STEP 4: WASH - Turn water on and wet hands. Apply a generous amount of soap and in a downward position, begin to rigorously massage soap around hand and wrist area to create lather. (REMEMBER - Hands Down. Germs to the Ground)! While washing your wrists and hands, be sure you are moving and bending them back and forth to ensure you are cleaning between the creases of your palm and wrists. Wash between and around each finger (individually) and around your cuticles and under the nail bed. Wash for at least 1min, but I recommend 2 minutes - 20 seconds is NOT enough.
STEP 5: RINSE - Ensuring your hands are still in a downward position, place them under the water stream. Starting at the wrists, massage and start working down to rinse and remove the soap. Once all the soap is removed, give your hands a good shake to remove excess water. Avoid touching the sink.
STEP 6: DRY - Activate a hands-free drying option or remove the previously dispensed paper towel (from STEP 2).

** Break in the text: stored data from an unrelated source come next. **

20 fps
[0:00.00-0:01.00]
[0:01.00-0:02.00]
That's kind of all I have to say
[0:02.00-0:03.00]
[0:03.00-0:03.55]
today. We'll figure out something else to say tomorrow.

Place a paper towel in the center of your open hand and place your other hand on top. Using the paper towel as a glove, work wrist and hand back and forth to dry the hand thatʼs on top of the paper towel. Switch and complete the same steps for the hand thatʼs underneath. Keep a paper towel in a gloved position to use as a protective measure to turn off the water.
STEP 7: EXIT - If there isnʼt an automatic door or a push option, keep the paper towel in hand after shutting off the water to use as a protective strategy to open the door. Dispose of paper towel upon exit, if there is a trash can near the door. If there isnʼt a trash can, carry the paper towel with you out of the bathroom and dispose of it in the nearest trash can outside of the bathroom.

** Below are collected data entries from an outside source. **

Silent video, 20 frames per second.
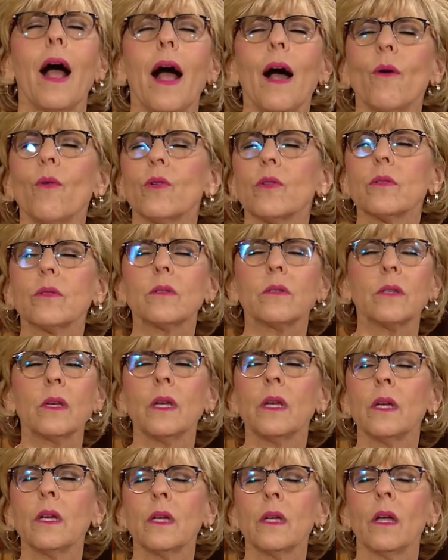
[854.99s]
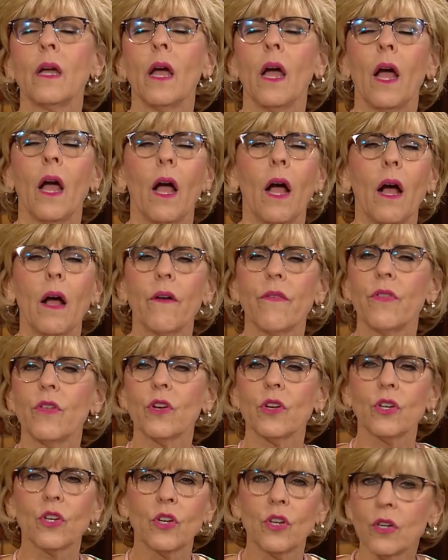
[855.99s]
I will sing of
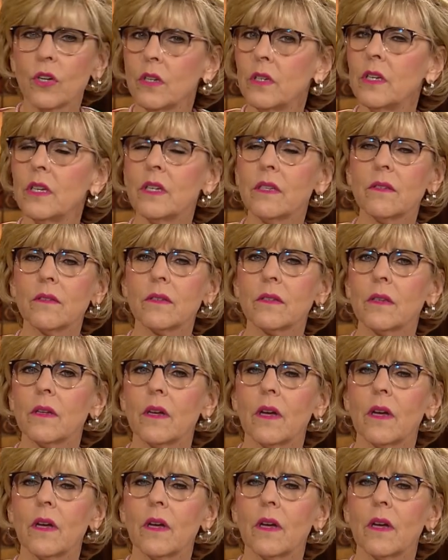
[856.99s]
the goodness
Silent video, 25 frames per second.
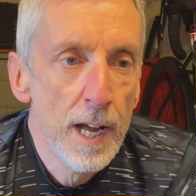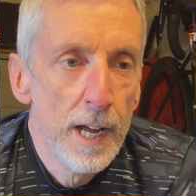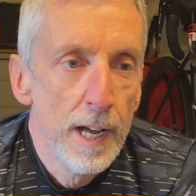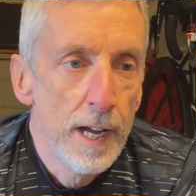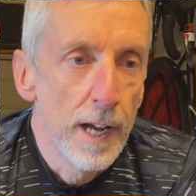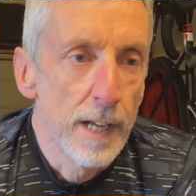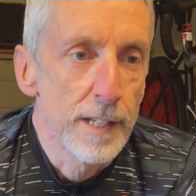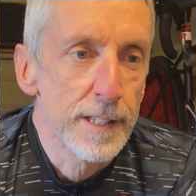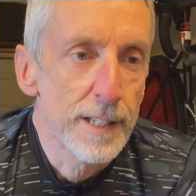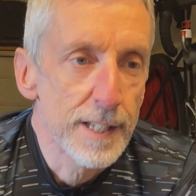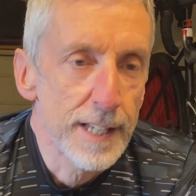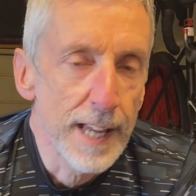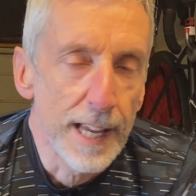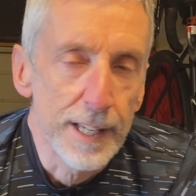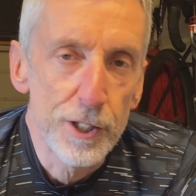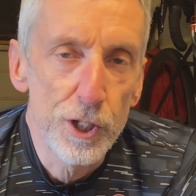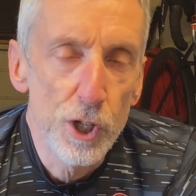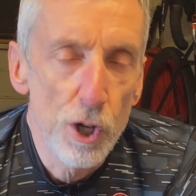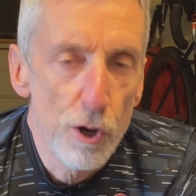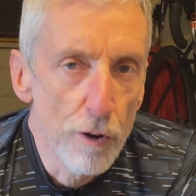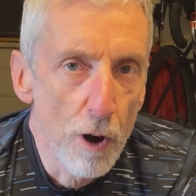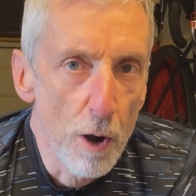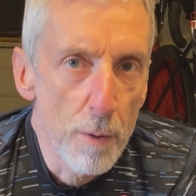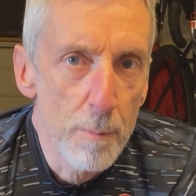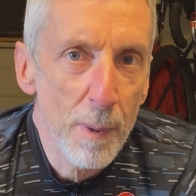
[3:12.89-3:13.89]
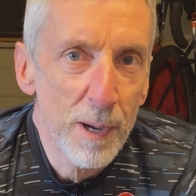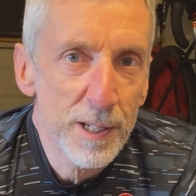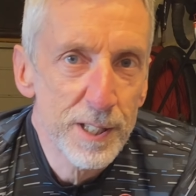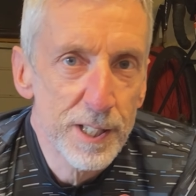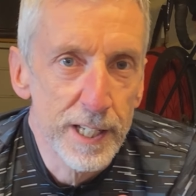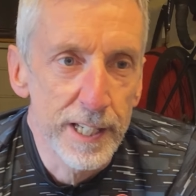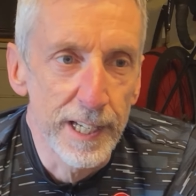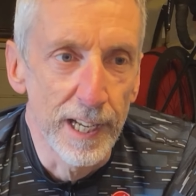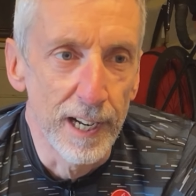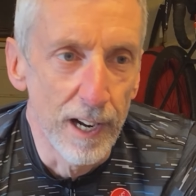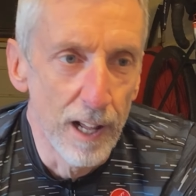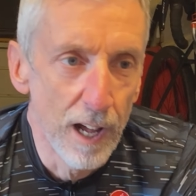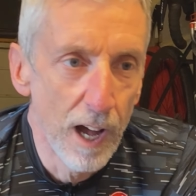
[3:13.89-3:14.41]
as I said,
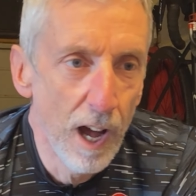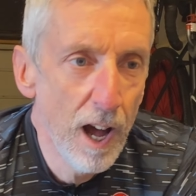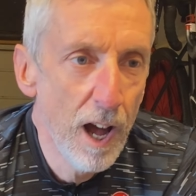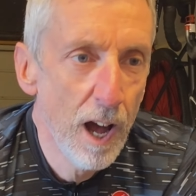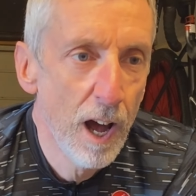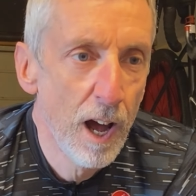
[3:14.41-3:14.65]
neuromuscular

Step 8: Apply a moisturizing and protective balm to keep hands from becoming dry and cracked. Avoid water-based moisturizers that will dry your hands out more and leave them more susceptible to bacteria and viruses. Use a balm made with oils, beeswax and essential oils that are antimicrobial and antiviral. Look for thymol, ravensara, lavender, rosemary, peppermint, clove bud, geranium, tea tree, and eucalyptus.
When On-The-Go, avoid alcohol-based hand sanitizers. While they sound effective, over time, they compromise your immune system and destroy your skin microbiome. You are best using plant-powered protection for your hands.
Plants are subject to everything humans are- they are outside in pollution, radiation, acid rain, UV rays, and the elements all the time. They have to protect themselves from bugs, bacteria, viruses, mold, fungus and more.
Plants produce different types of aldehydes, phenolics, terpenes, and other antimicrobial and anti-viral compounds as their innate defense against pathogens.
These plant “essences” are the “essential oils’ that power all of the products I make. My products use plants to power your immune system- and during times like this, every bit counts.” Trina Felber, CEO Primal Life Organics
Colloidal silver benefits can be experienced as an anti-viral for viral infections including HIV/AIDS, pneumonia, herpes, shingles and warts. Colloidal silver suffocates the virus and can even reduce the activity of the HIV virus in AIDS patients.
There are also numerous anecdotal accounts of colloidal silver’s efficacy against the hepatitis C virus.
According to a study published in the International Journal of Nanomedicine, “silver nanoparticles are capable of reducing viral infectivity, probably by blocking the interaction of the virus within the cell.” This might depend on the size and zeta potential of the silver nanoparticles, as smaller-sized particles were able to inhibit the infectivity of the viruses that were analyzed.